Standards for the Poor Man

Has Standard and Poor’s learned a lesson and found back to the roots of its trade?

May 30, 2002

Has Standard and Poor's learned a lesson and found back to the roots of its trade?

In 1860, Henry Varnum Poor published “The History of Railroads and Canals of the United States.” The resulting interest led him to build a company that supplied information about U.S. businesses.

In 1941, Poor’s company merged with the Standard Statistics Bureau, a company started in 1906 and which assigned debt ratings to corporate bonds. The two companies, after all, had similar lines of business. And the names were appropriate.

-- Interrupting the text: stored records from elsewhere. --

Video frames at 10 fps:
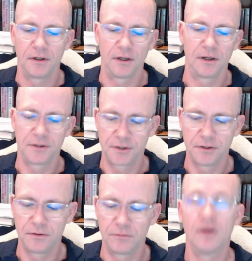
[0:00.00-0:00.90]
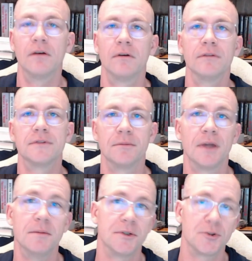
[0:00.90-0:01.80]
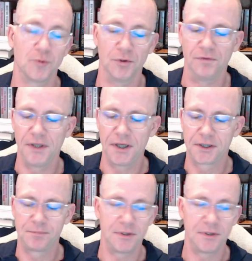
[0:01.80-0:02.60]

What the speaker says: So sometimes there's roof leaks,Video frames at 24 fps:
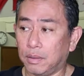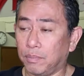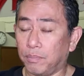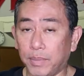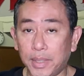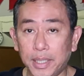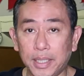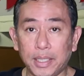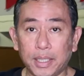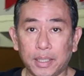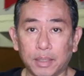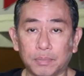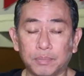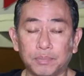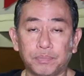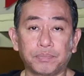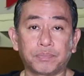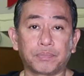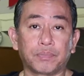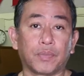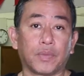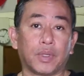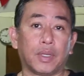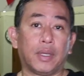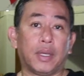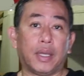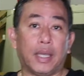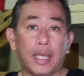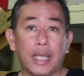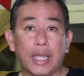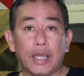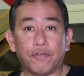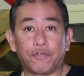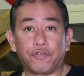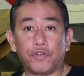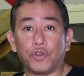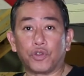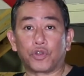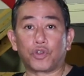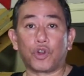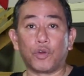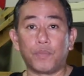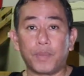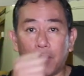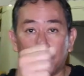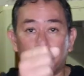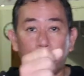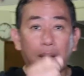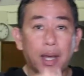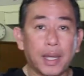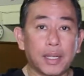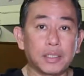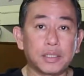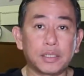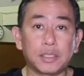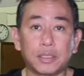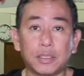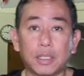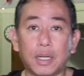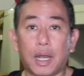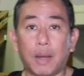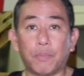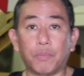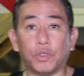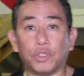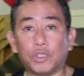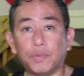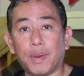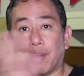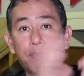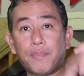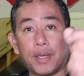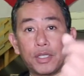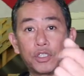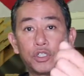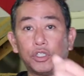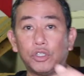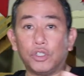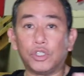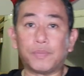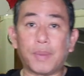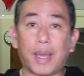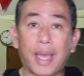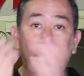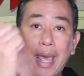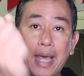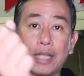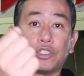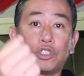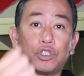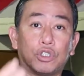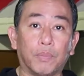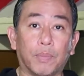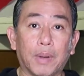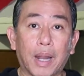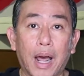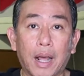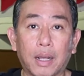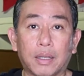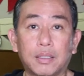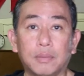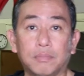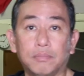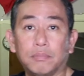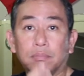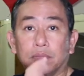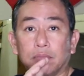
Meaning, if you throw me a punch, I'm going to do my best to use my hands to block,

What exactly does Standard and Poor’s do? It takes the role of judge and jury when a corporation issues bonds.

By taking apart the issuing company’s balance sheet, and researching its underlying business prospects, Standard and Poor’s determines the relative safety of investing in the company’s bonds — how likely, one might say, the company is to repay a bondholder’s money.

Then, the rating company assigns a letter grade which allows investors to compare the relative safety of bonds issued by very different companies. The best companies get ‘AAA’ ratings (and pay relatively low interest rates).

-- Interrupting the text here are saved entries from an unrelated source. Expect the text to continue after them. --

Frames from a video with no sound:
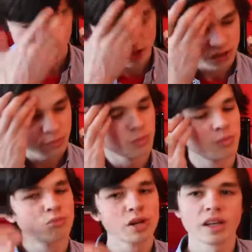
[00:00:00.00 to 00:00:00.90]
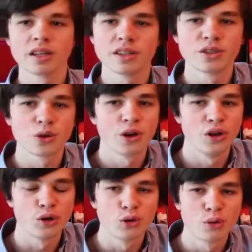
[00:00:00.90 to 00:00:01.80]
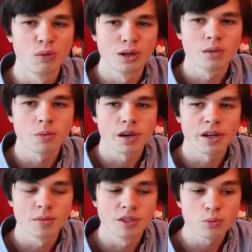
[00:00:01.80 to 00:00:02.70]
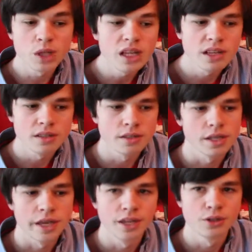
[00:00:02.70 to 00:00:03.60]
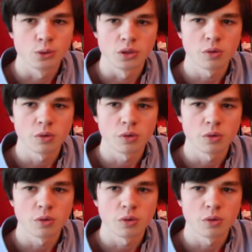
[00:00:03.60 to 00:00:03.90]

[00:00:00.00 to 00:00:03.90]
I just really enjoy a good multiplayer game that's really easy to get into as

If the rating company decides that the company’s propects are risker, it might issue the dreaded ‘B’ or ‘CCC’ ratings. Such risky bonds are called “junk” on Wall Street. And companies that issue them are required to pay higher interest rates. (See rating definitions)

This standardization is a key element in the creation of broad financial markets. It gives everybody — sellers, investors and reporters — a common and easy to understand way to compare the potential risk and return of different bonds. Hence, the Standard part of the name is very appropriate.

And Mr. Poor? Well, his name indicates who benefits from such standardization. It is the investor who cannot afford the time and cost of the research necessary to closely examine a large number of companies.

Today, Standard and Poor’s efforts go far beyond just giving marks to bond issuers. Perhaps its best known method of distilling complex market information is the famous Standard and Poor’s 500 stock index.

That index now forms the basis for many of the stock index funds that are a key tool for the retail investor. That helps just about everybody with a retirement account — which, in the United States, means a very large number of households.

But Standard and Poor’s eventually became part of the financial establishment. That was a shame, because the market needs independent analysis.

Investors need to break free of the group-think that all too often takes over Wall Street. Standard and Poor’s was in the perfect position to do so. But it did not.

The resulting outcome was a real failure for the company. It missed out on its true calling during the international financial crises of the 1990s.

It would have been nice if somebody had blown the whistle early — on Mexico in 1994, on Thailand in 1997 and on Russia in 1998. Standard and Poor’s — along with Moody’s, the other major rating agency — however, were silent.

It seems that the company’s analysts got too chummy with the bond salesmen on Wall Street. Investors started to wonder: Just what is the value of a company whose ratings decline after the news comes out that a debtor is in trouble?

More recently, the same thing happened again. Companies like Enron and Global Crossing received quite good ratings — until it was too late. By the time Standard and Poor’s got around to lowering their ratings, everybody already knew about their problems.

That was embarrassing. After all, a rating company’s value lies entirely in its reputation. So not going against the crowd to find the truth was potentially costly for the company.

Fortunately, somebody at Standard and Poor’s seems to have taken notice of the issue. How do we know?

The issue at hand is stock options, which give lucky employees — usually CEO's — the ability to purchase shares of stock at a fixed (low) price some time in the future. Under current rules, grants of such options are not counted as a "cost" on the balance sheet of the granting company, even though it will eventually have to buy or create stock to fill the options — at a cost to the company's other shareholders.

So far an acrimonious debate on this issue has yielded no changes. U.S. corporate balance sheets continue to avoid listing options grants as a cost.

That makes earnings look better than they would. It also leaves investors the possibility of being unpleasantly surprised when employees cash in those grants in a few years.

Rather than enter the debate, Standard and Poor's simply decided — as part of its regular analysis — to subtract the cost of these options grants itself, and provide its subscribers with a newly defined "core" earnings amount that takes options grants into account.

This is a courageous decision that validates the company’s name. It puts Standard and Poor’s on the side of investors and especially of the little guy — and in opposition to the wealthy interests of Wall Street and the corporate CEOs that are fighting tooth and nail to prevent recording options as a cost to the issuing companies.

It’s nice to see an American institution return to its roots — and to the true meaning of its name.